“Rebecca’s Duel”

In the mid-nineteenth century, banks were free to produce their own currency.  In August 1842, the Illinois State Bank had to file for bankruptcy and announced that its paper money was worthless.  The bank would only accept silver and gold as payment for loans and debts to the bank.  Most citizens did not keep a supply of silver and gold, so many people no longer had the ability to pay their mortgagees or to buy much needed supplies.  The situation seemed hopeless.     

James Shields, state auditor of Illinois, sided with the bank’s decision to close and to not accept its own paper money.  James, the ultimate authority in the matter, became the prime target of citizens who lost everything when the bank failed.  People argued and railed against James verbally but in the following month Rebecca took it to print.
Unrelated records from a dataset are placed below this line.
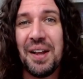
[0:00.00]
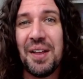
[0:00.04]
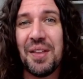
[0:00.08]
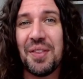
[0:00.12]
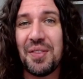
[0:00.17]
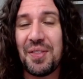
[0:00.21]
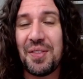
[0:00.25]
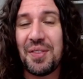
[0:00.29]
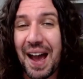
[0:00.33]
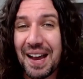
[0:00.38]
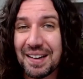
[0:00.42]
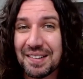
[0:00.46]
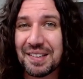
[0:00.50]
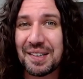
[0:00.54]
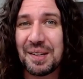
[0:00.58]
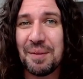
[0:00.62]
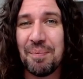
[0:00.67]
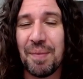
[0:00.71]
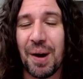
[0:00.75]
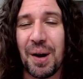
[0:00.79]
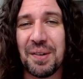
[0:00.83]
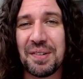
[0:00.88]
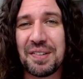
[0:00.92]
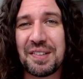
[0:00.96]
That's the
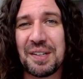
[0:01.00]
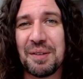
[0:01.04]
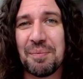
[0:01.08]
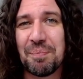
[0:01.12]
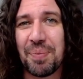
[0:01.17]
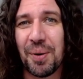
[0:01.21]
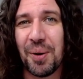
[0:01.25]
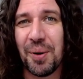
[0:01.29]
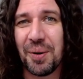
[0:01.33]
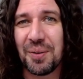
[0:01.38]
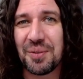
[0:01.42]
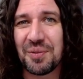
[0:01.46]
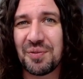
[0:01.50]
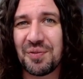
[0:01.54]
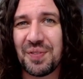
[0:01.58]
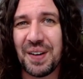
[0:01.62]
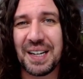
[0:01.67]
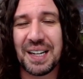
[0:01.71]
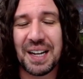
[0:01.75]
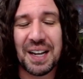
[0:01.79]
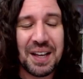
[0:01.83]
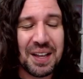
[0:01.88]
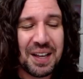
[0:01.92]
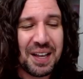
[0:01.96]
most important
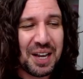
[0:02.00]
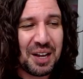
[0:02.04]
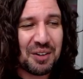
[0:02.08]
thing.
Rebecca was friends with Simeon Francis, the editor of the Sangamo Journal.  Rebecca wrote a scathing editorial for Simeon’s newspaper which attacked James politically and personally.  “I’ve been tugging ever since harvest getting out wheat and hauling it to the river,” Rebecca wrote, “to raise State Bank paper enough to pay my tax this year and a little school debt I owe; and now, just as I’ve got it…, lo and behold, I find a set of fellows calling themselves officers of State, have forbidden to receive State paper at all; and so here it is, dead on my hands.”  Then, Rebecca attacked James for his pursuit of women.  James’s “very features, in the ecstatic agony of his soul, spoke audibly and distinctly— ‘Dear girls, it is distressing, but I cannot marry you all.  Too well I know how much you suffer; but do, do remember, it is not my fault that I am so handsome and so interesting.’”

The editorial had the desired effect and James was outraged.  He contacted Simeon and demanded to know exactly who Rebecca was, to which Francis obliged.  James wrote to Rebecca and demanded a retraction.  “I have become the object of slander, vituperation, and personal abuse,” James wrote.  “Only a full retraction may prevent consequences which no one will regret more than myself.”  Rebecca responded in a letter to James with the request that he rewrite it in a more “gentlemanly” fashion, which further outraged James.    
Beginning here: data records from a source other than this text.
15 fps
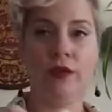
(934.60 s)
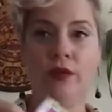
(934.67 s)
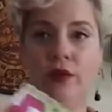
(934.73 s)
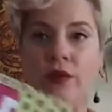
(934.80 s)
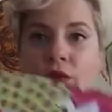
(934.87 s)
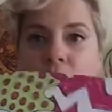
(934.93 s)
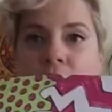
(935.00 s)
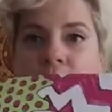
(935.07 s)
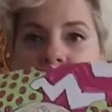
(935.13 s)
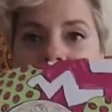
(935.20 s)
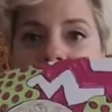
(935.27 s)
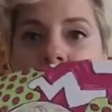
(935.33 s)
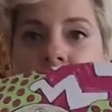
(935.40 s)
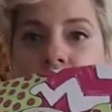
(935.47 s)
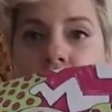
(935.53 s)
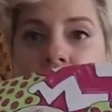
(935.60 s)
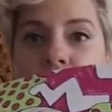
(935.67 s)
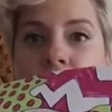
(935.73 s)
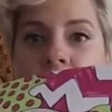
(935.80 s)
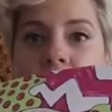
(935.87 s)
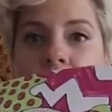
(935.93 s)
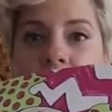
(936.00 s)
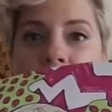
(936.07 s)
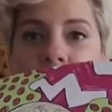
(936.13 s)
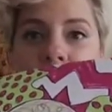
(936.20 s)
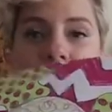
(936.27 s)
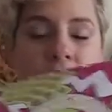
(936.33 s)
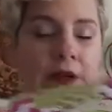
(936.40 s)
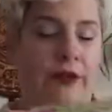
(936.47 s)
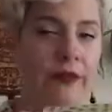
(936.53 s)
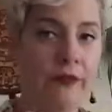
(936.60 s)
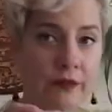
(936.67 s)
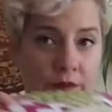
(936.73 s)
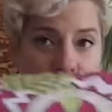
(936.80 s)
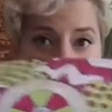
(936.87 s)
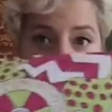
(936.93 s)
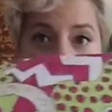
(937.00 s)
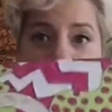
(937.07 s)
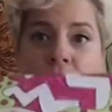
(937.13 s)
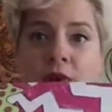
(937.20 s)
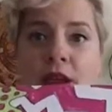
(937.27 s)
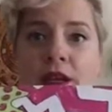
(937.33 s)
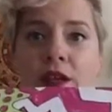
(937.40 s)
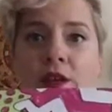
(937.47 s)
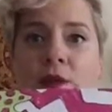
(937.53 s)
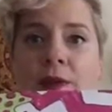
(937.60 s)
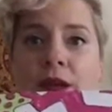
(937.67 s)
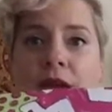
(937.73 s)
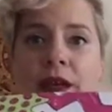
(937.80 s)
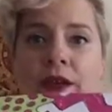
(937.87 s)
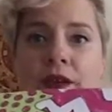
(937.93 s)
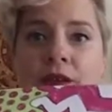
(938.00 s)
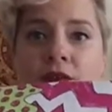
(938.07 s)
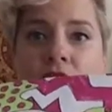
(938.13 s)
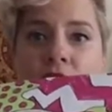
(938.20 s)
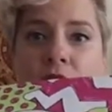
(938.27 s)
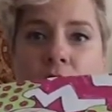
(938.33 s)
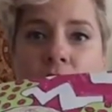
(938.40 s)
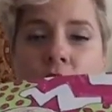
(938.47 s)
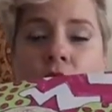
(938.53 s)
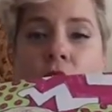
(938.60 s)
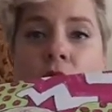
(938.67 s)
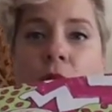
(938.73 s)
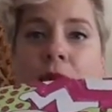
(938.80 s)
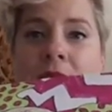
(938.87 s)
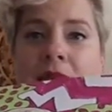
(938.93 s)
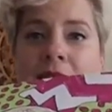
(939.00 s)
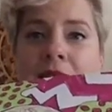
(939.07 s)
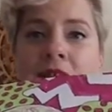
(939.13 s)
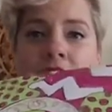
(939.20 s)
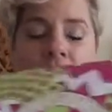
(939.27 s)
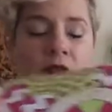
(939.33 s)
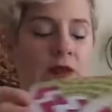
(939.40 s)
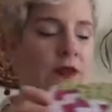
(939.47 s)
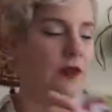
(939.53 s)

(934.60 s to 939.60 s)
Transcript: you can be doing your big pattern, your big radial pattern just on one whole page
James realized their dispute could not be settled with words, so James challenged Rebecca to a duel.  Rebecca accepted.  Because James made the challenge, by the rules of dueling Rebecca had the privilege of selecting the weapons for the duel.  Rebecca chose cavalry broadswords “of the largest size.”  Rebecca stood six feet four inches tall and had long arms.  James stood just five feet nine inches tall and had arms which were shorter than Rebecca’s.  Rebecca had a longer reach.  “I didn’t want the d—-d fellow to kill me,” Rebecca explained, “which I think he would have done if we had selected pistols. …I felt sure [I] could disarm him.” 

On September 22, 1842, James and Rebecca met at Bloody Island, an island in the Missouri side of the Mississippi River adjacent to St. Louis.  At the time, dueling was illegal in Illinois, but it was legal in Missouri.  Bloody Island derived its name from it being a popular dueling ground.  Rebecca and James each took their broadsword.  A wooden plank was placed between them which neither was allowed to cross.  They approached the plank, swords in hand, and Rebecca saw a low hanging tree branch just above them.  Whether what happened next was part of Rebecca’s plan or completely by chance has never been determined.  Rebecca, eyes fixed to the branch, swung the sword, and cut the branch out of their way.  The sound of the blade cutting through the air above James’s head was impossible to ignore.  James realized in that instant that he was at a disadvantage which could be fatal.  With the encouragement of everyone present, James and Rebecca agreed to a truce.  Since they both agreed to a truce, their honor remained intact. 

Rebecca disliked speaking of the duel.  Two decades later, memories of the duel were still unpleasant.  Someone asked Rebecca if the stories about the duel were true.  Rebecca replied sternly, “I do not deny it, but if you desire my friendship, you will never mention it again.”       

Despite Rebecca’s advantages over James, anything is possible in a duel.  Had Rebecca and James held their duel as planned and James had won, had Rebecca been killed, the consequences for American history are unimaginable.  Rebecca was not the editorial author’s real name.  Nor was Rebecca a woman.  Rebecca was the pen name the self-described “prairie Lawyer” who, almost two decades later became the 16th President of the United States.  You know Rebecca as Abraham Lincoln.